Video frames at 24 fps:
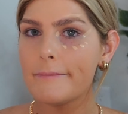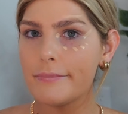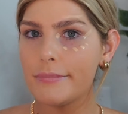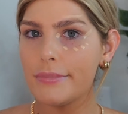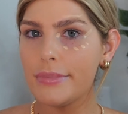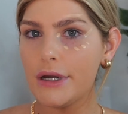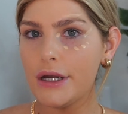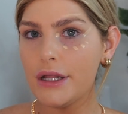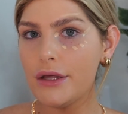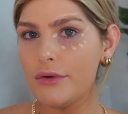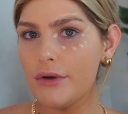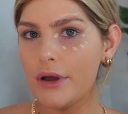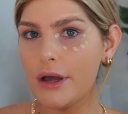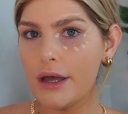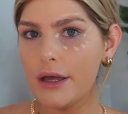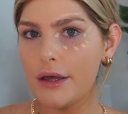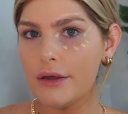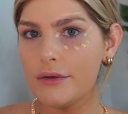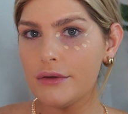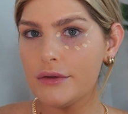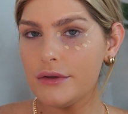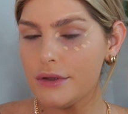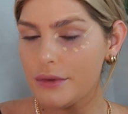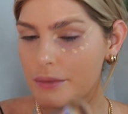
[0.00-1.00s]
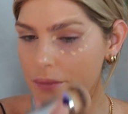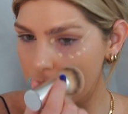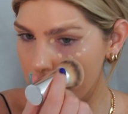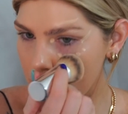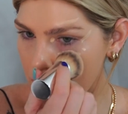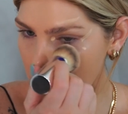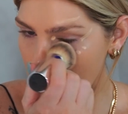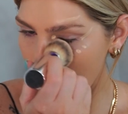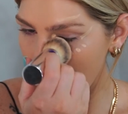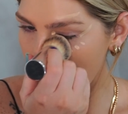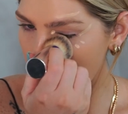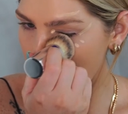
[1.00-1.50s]
Pretty wild.
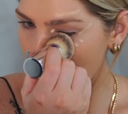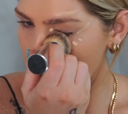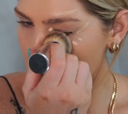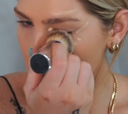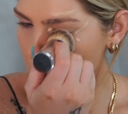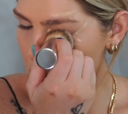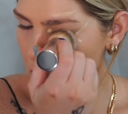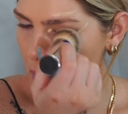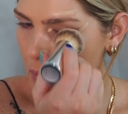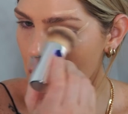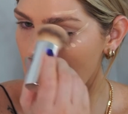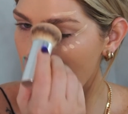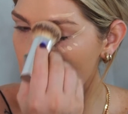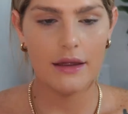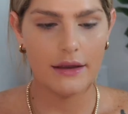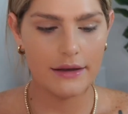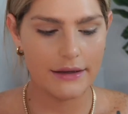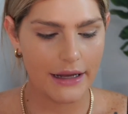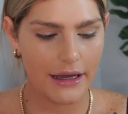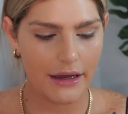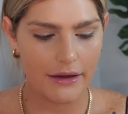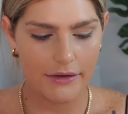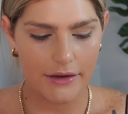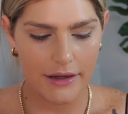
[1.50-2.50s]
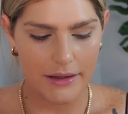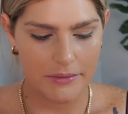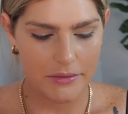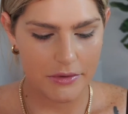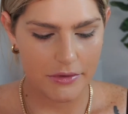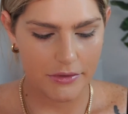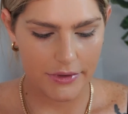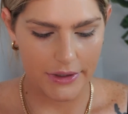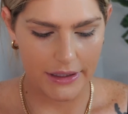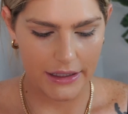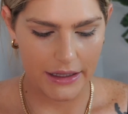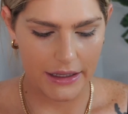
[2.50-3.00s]
Now I'm
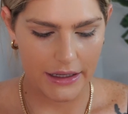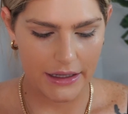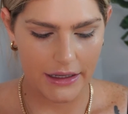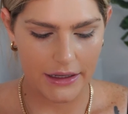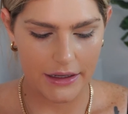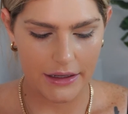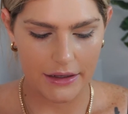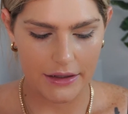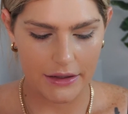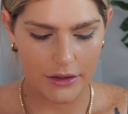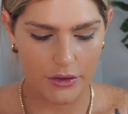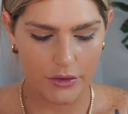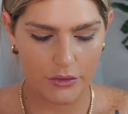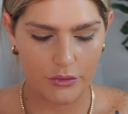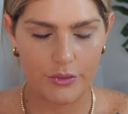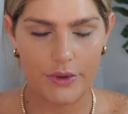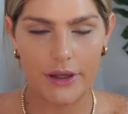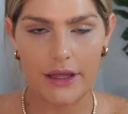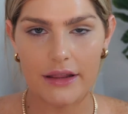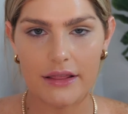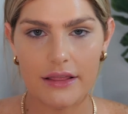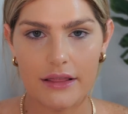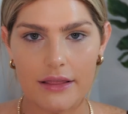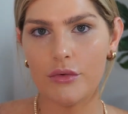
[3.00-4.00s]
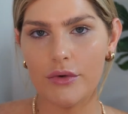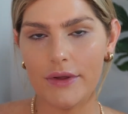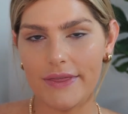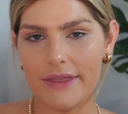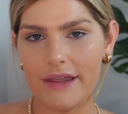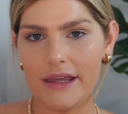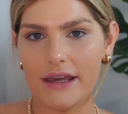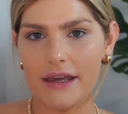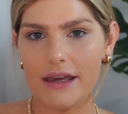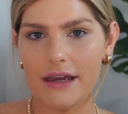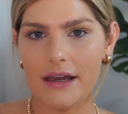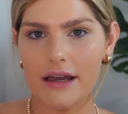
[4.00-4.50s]
going in with
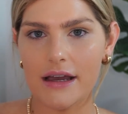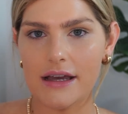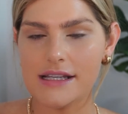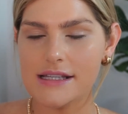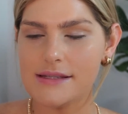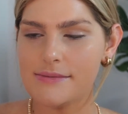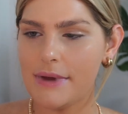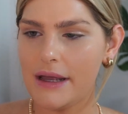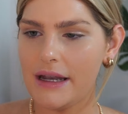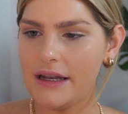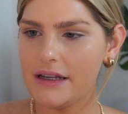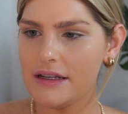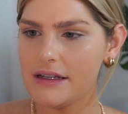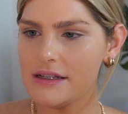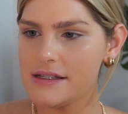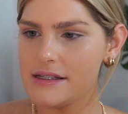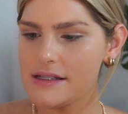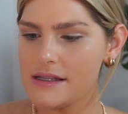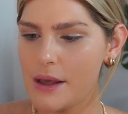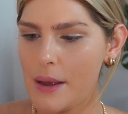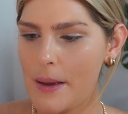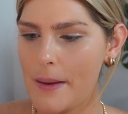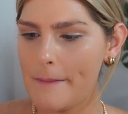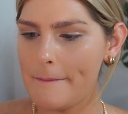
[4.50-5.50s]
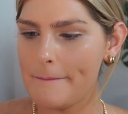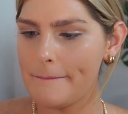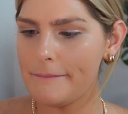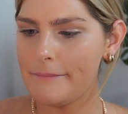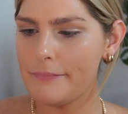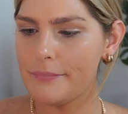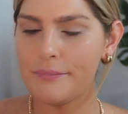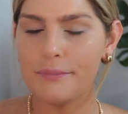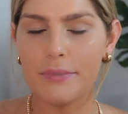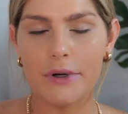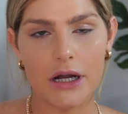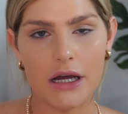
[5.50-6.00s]
the It Cosmetics
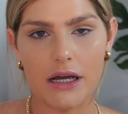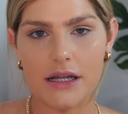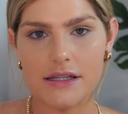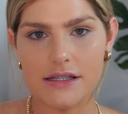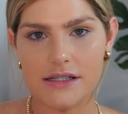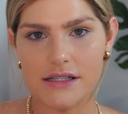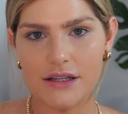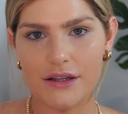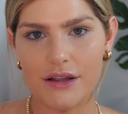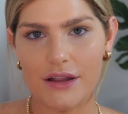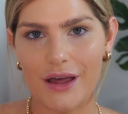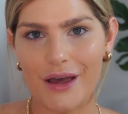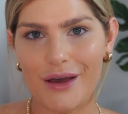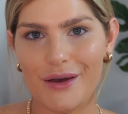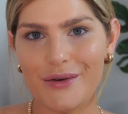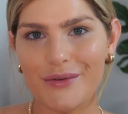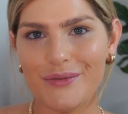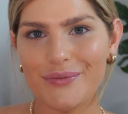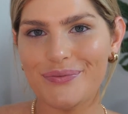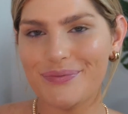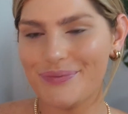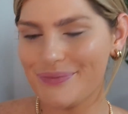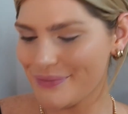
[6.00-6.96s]
Bronze Glow.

● ● ● ●

▸ Work required
Reproduce precisely the lines of the listing above, from the line containing "[1.50-2.50s]" to the last line, both ends included. Pictures are to be omitted.

▸ Solution for this task
[1.50-2.50s]
[2.50-3.00s]
Now I'm
[3.00-4.00s]
[4.00-4.50s]
going in with
[4.50-5.50s]
[5.50-6.00s]
the It Cosmetics
[6.00-6.96s]
Bronze Glow.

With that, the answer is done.